Полицейский махнул рукой, и двое молодых людей с грязными лицами, стоявшие во главе очереди, подошли первыми, на ходу снимая шляпы.
— Друзья мои, — с состраданием сказала Леди Щедрость, — я хочу, чтобы вы поужинали со мной! — Она запустила руку в сумку, которую держала открытой пожилая женщина, выудила две монеты по полдоллара и дала каждому по монете; юноши приняли деньги, кивая и что-то бормоча в знак благодарности.
— Сегодня мой день рождения, — воскликнула Леди Щедрость, — и я желаю вам всего наилучшего!
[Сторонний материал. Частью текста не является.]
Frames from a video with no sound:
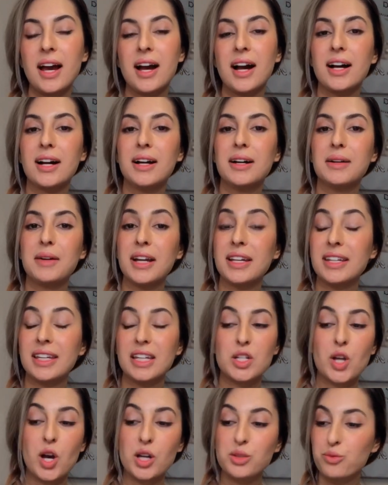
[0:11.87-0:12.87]
I
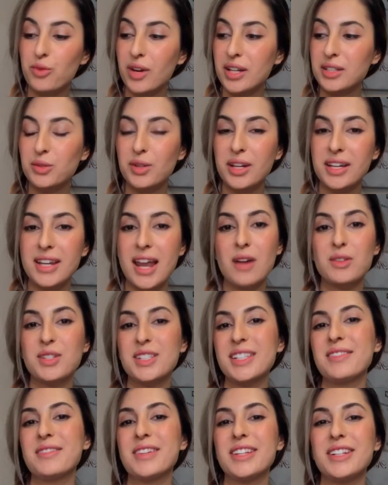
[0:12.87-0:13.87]
cannot wait to announce
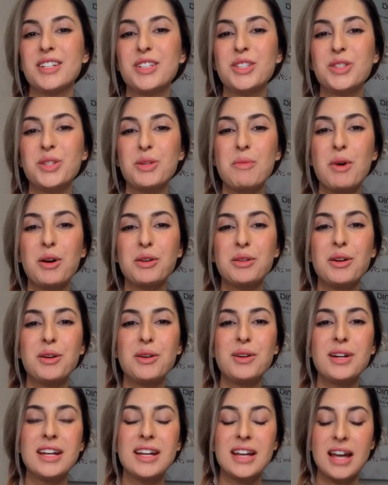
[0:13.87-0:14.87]
the winners tomorrow.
По знаку полицейского люди из толпы по двое подходили за деньгами; мне пришлось напомнить себе, что полдоллара — весьма щедрый дар. Когда сумка опустела, пожилая дама принесла другую, битком набитую.
Наблюдая за этой сценой, я наскоро прикинул, что в толпе у булочной Фляйшмана стояло около четырехсот человек, и каждый получил свои полдоллара. И каждый вежливо благодарил Леди Щедрость, некоторые на иностранных языках. Одарив всех, она благожелательно обратилась к полицейскому:
— Это была чудесная вечеринка, и я от всей души благодарю вас за помощь. Не знаю, что бы мы делали без вас!
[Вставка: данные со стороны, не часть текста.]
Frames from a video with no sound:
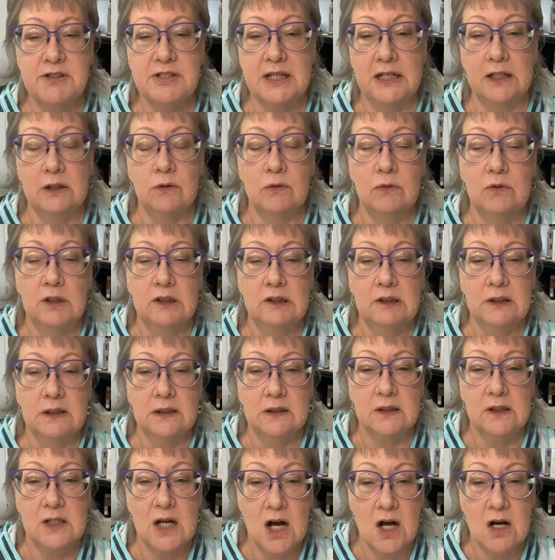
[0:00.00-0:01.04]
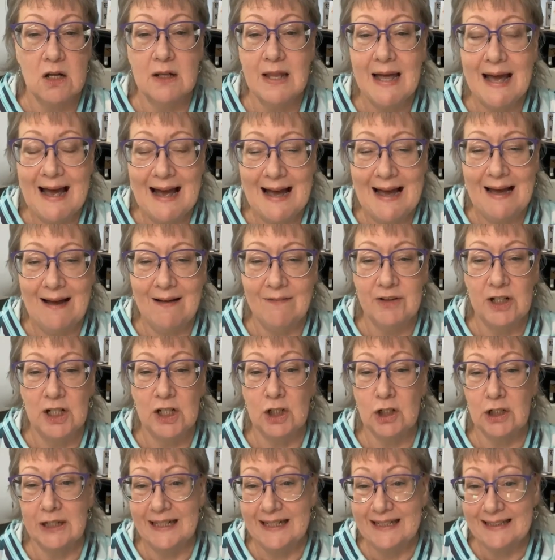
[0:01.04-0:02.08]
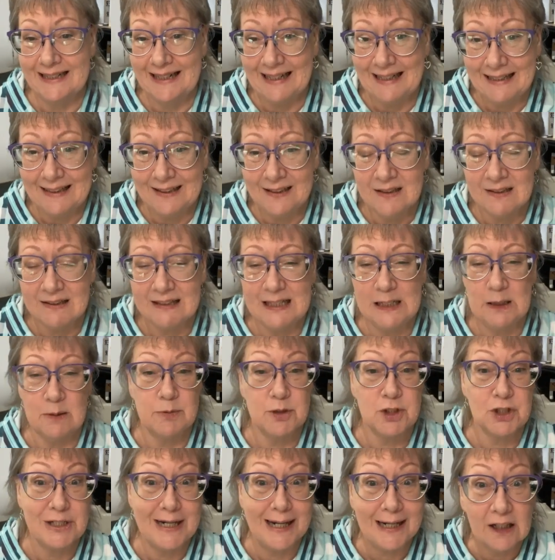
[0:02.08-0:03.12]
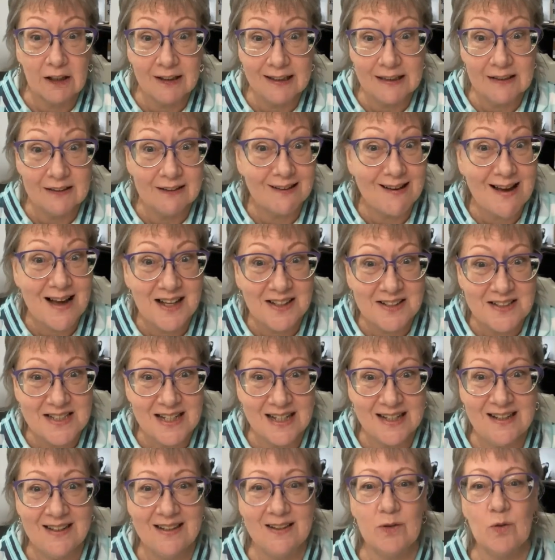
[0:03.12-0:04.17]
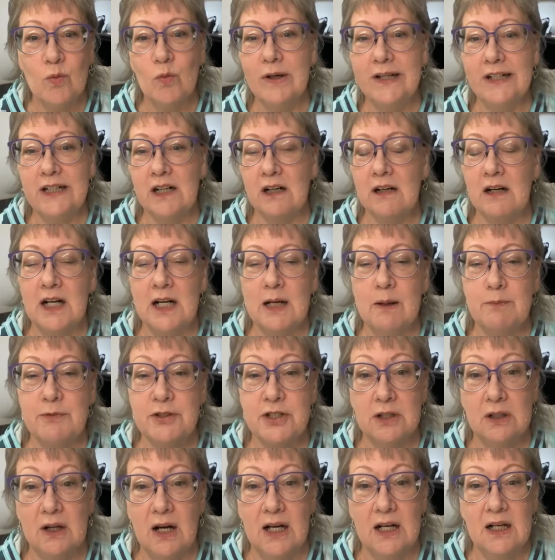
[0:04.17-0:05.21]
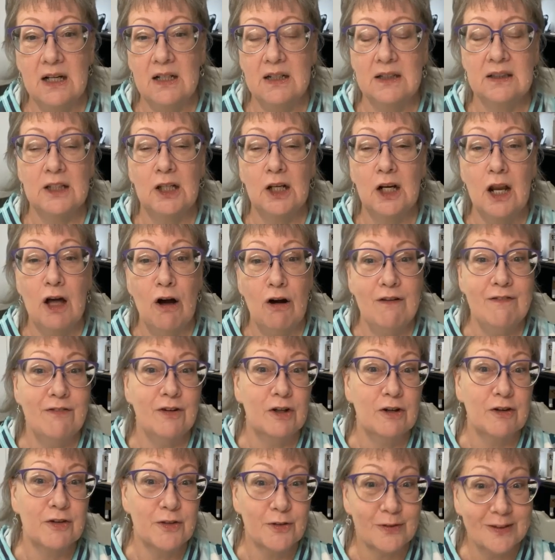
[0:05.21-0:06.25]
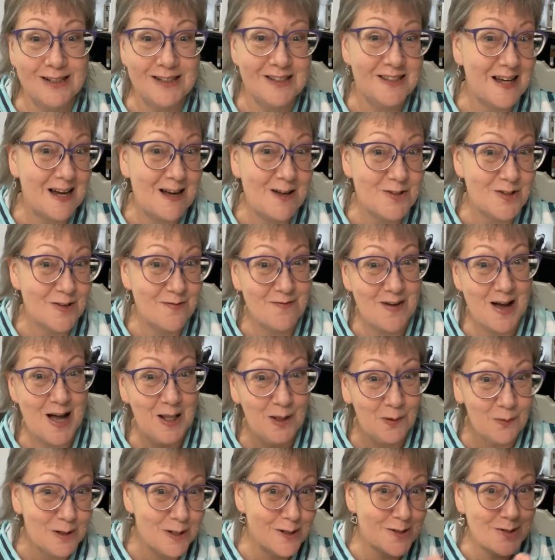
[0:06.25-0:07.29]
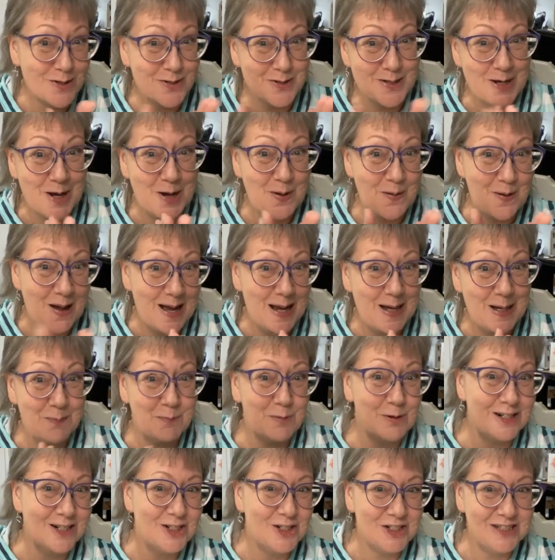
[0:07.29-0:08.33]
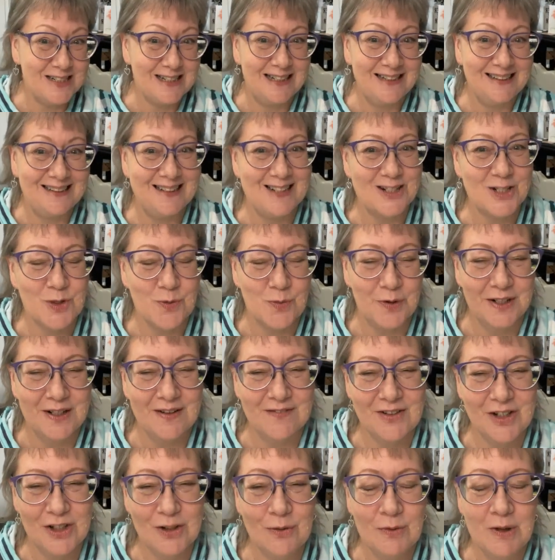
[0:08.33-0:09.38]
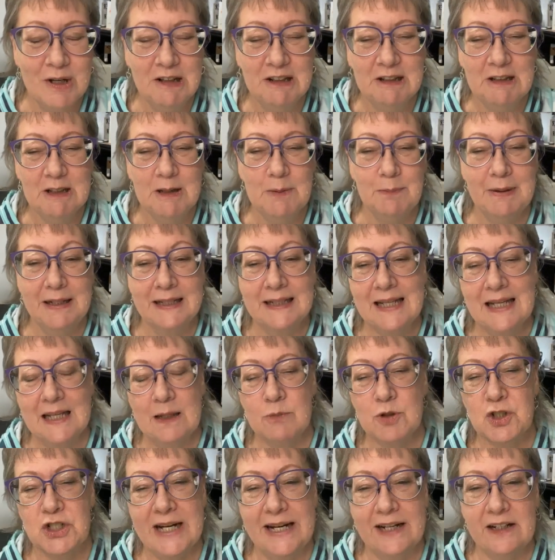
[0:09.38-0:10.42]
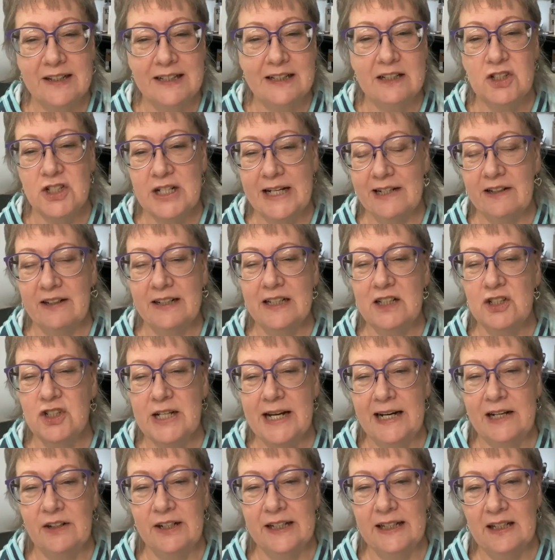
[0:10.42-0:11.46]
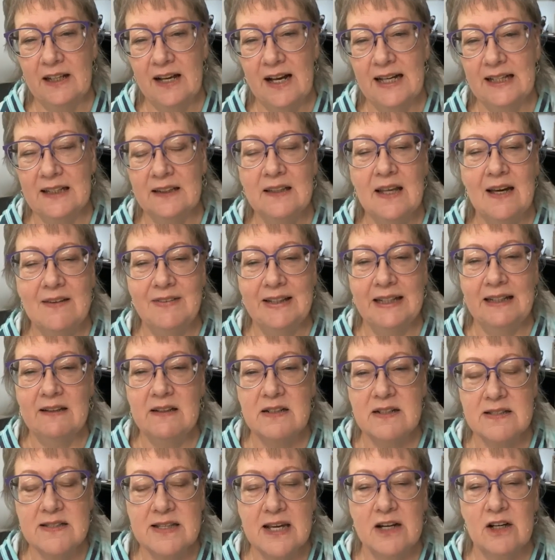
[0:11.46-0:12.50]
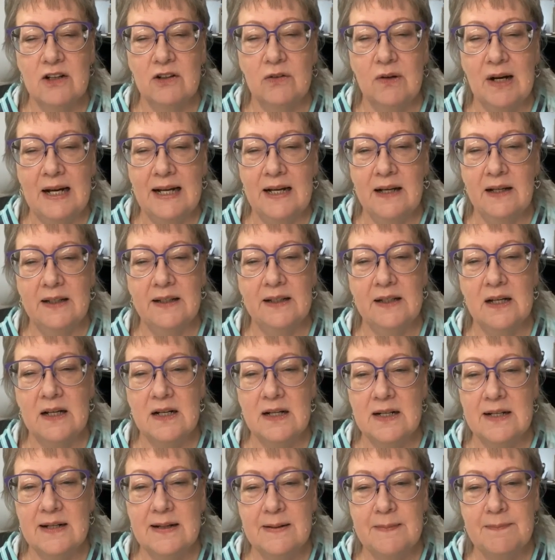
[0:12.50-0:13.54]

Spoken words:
So y'all have a great day. Keep sharing the content. We are up to a little over 3,000 followers, so I appreciate each one of you. But keep sharing, sharing, sharing. I love it. So I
Полицейский коснулся шлема, отдавая честь, и Леди Щедрость мельком глянула на меня; на миг мне показалось, что и меня сейчас осчастливят полудолларовой монетой. Затем обе женщины вернулись в машину, и лимузин тронулся с места — тогда я разглядел, что его ведет шофер в форменной куртке.
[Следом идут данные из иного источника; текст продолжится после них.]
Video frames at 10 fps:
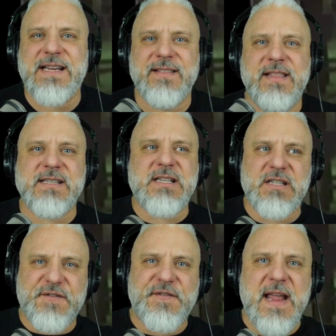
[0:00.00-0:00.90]
This
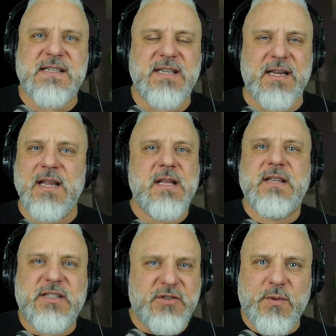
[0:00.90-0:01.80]
is facing.
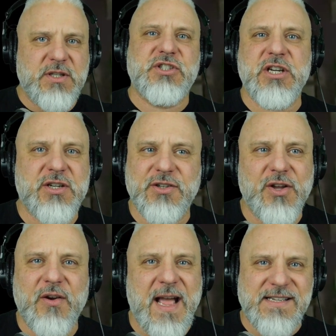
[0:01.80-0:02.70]
This is where the Jeet Kune
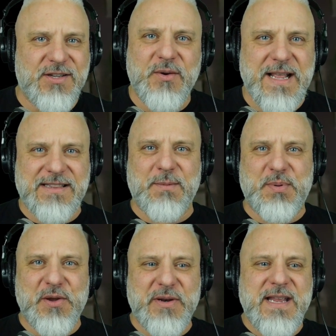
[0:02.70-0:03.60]
Do guys don't get the
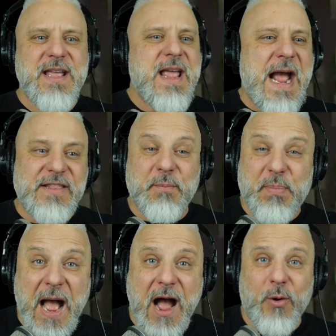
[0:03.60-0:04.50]
beauty and the
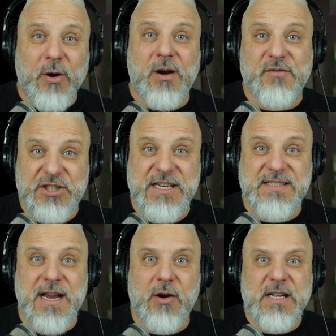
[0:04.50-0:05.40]
power of chi
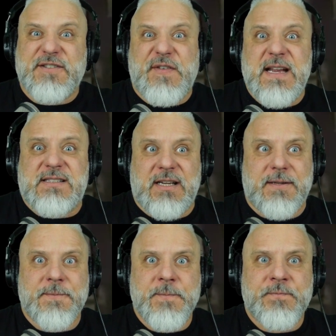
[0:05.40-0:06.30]
sao. It's facing.
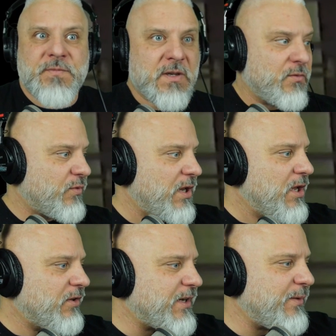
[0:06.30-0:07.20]

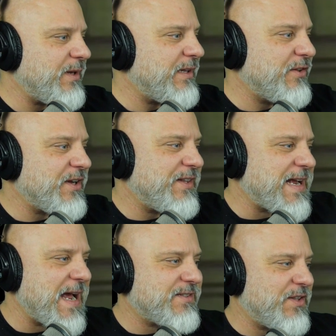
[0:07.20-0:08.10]
Look at the
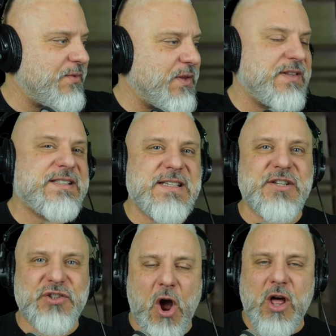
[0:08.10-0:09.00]
guys. This is a
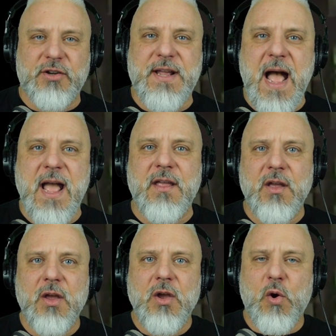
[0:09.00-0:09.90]
taller guy
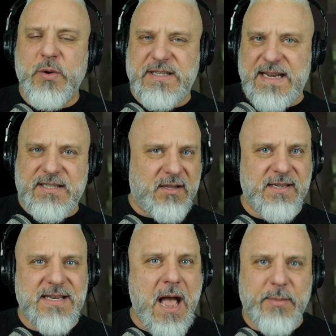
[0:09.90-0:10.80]
who is easily
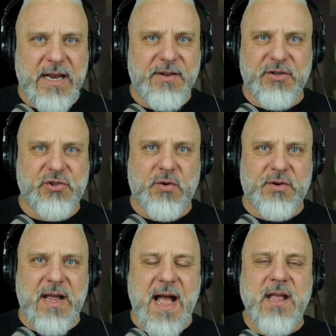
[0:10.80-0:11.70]
dominating the shorter
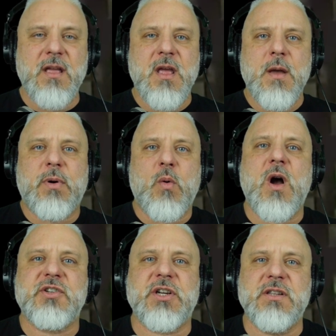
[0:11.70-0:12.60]
guy. But
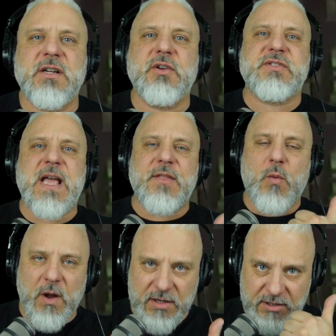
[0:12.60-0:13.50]
Wang Shenglong knows
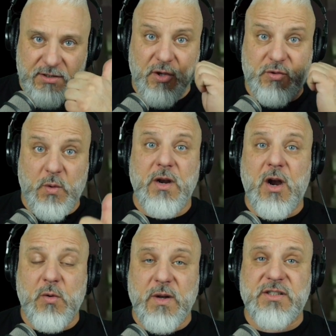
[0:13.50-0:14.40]
he knows one
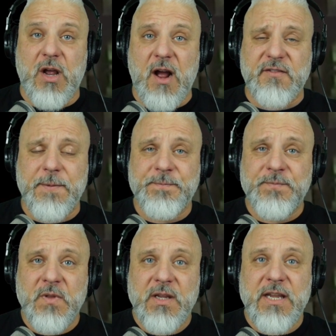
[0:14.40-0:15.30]
hard, one soft.
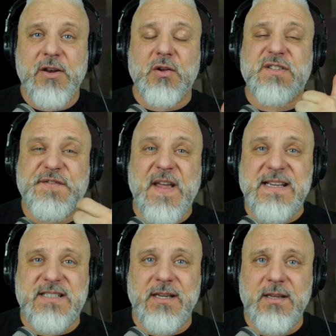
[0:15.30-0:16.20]
He knows
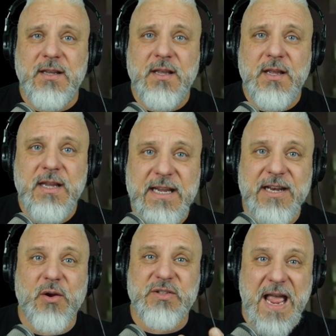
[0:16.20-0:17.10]
facing. He
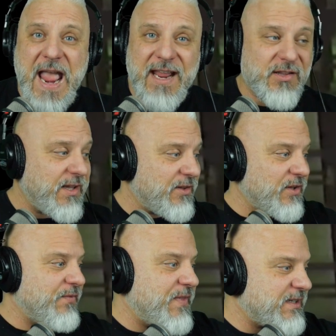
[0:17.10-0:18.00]
knows angling.
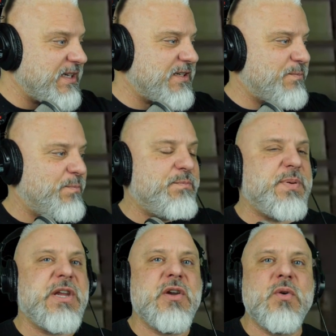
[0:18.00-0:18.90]
Look, this is
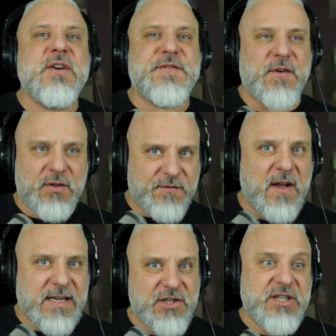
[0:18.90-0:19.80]
beautiful
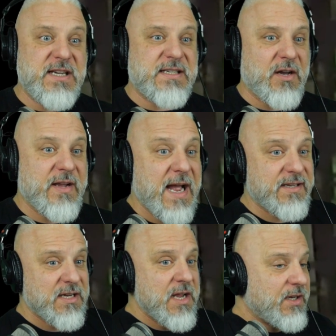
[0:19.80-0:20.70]
fucking chi sao,
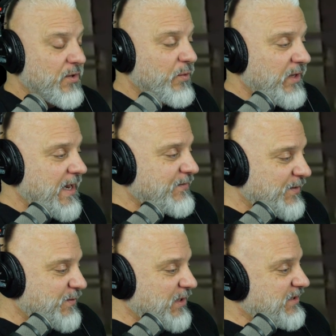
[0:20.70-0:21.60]
guys. You really have
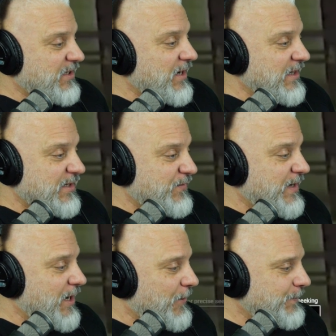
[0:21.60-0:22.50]
to just study this
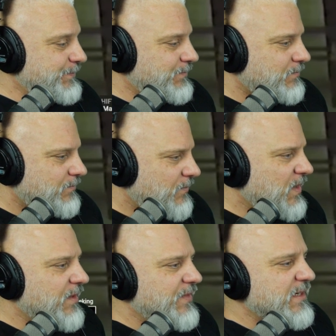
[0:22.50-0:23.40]
video.
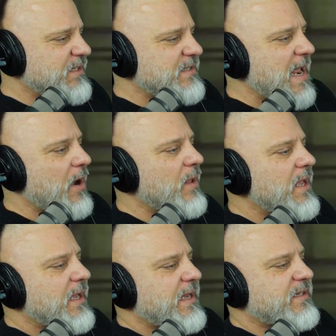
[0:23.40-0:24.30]
This is now,
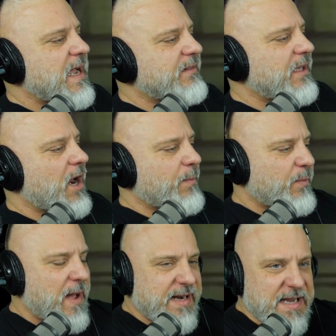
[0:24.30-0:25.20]
he's got that upper
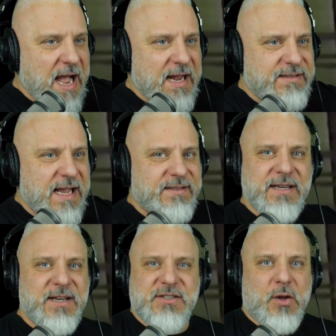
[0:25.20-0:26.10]
body contacted
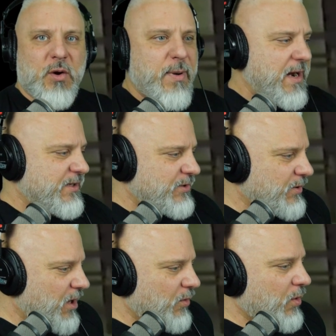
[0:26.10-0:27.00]
and his lower body's doing
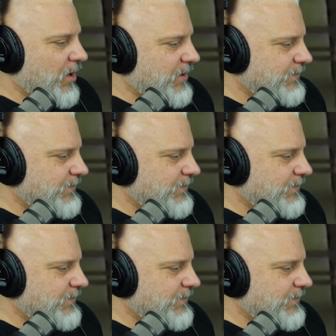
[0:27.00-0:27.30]
all the work.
В начале очереди распахнулась дверь булочной, прямоугольник света упал на тротуар, и очередь понемногу стала продвигаться вперед.
— Что они получат? — спросил я у полицейского, и тот ответил:
— Кофе и хлеб.
Я пожелал ему доброй ночи и двинулся к «Плазе», размышляя о том, что сейчас увидел. И об актерах варьете, сидевших на крыльце своего пансиона, в своем тесном, уютном и полном опасностей мирке.
В отеле меня ожидал розовый листок записки: «Звонила мадам Зельда». Я знал, что она еще не спит, сидит, как большинство ее собратьев по ремеслу, на крыльце, и они все говорят — о варьете, только о варьете; так что я позвонил ей из своего номера.
Ей только что звонили: время ее завтрашнего выхода изменилось. Веру из номера «Вернон и Вера» прямо из пансиона увезли в больницу, скорее всего у нее аппендицит. И мадам Зельда тотчас позвонила мне, потому что на замену поставили номер, который завтра прибудет из Олбани и который называется «Тесси и Тедди». Если я приду посмотреть на них, номер мадам Зельды следующий; может быть, я останусь, чтобы посмотреть и на нее? И я ответил: «Непременно».
22
Я провел утро в Центральном парке, убивая время, — бродил по дорожкам, сидел на скамейке, снова вставал, поглядывая на солнце, и в голове у меня все время звучало: «Тесси и Тед, Тесси и Тед…» Я пришел на спектакль чересчур рано, вместе с восемью — десятью другими ранними пташками, рассевшимися в большом зрительном зале, — все это были мужчины, некоторые из них читали газеты. И поскольку зрительный зал был залит ярким светом, я без труда разглядел, что причудливая, искусно раскрашенная лепнина не то чтобы выщерблена, но уже близка к этому; на моем кресле, как, впрочем, и на соседних, красная бархатная обивка вся истерлась — покуда не до дыр, но и до этого было уже недалеко.
В проходе появилось несколько женщин — молодых, большей частью без спутников, они тщательно выбирали места так, чтобы по обе стороны от них было как можно больше пустых кресел, рассаживались и долго возились со своими шляпами. Наконец появился оркестр — музыканты вышли из черного провала под сценой, наклонив головы к небольшому проходу, неся с собой инструменты. Они расселись, невидимые нашему взгляду, за маленьким зеленым занавесом. Вспыхнули лампочки над пюпитрами, зазвучали вразнобой, настраиваясь, трубы и скрипки. И тут в зал хлынул людской поток — зрители деловито шли по проходам между кресел — по большей части это были одинокие мужчины и женщины, теперь уже парами. Свет в зале начал меркнуть и вдруг разом погас, остались лишь огоньки рампы, и их блики плясали по складкам зеленого занавеса. По обе стороны просцениума осветились стеклянные панели. На них загорелась буква "А", и я заглянул в программку: «Оркестровое вступление». Программа началась стремительным маршем с обилием звуков флейт и барабанного рокота. На следующей странице моей программки под номером "Е" значились «Вернон и Вера». Но ведь «Вернон и Вера» сегодня означает «Тесси и Тед», верно?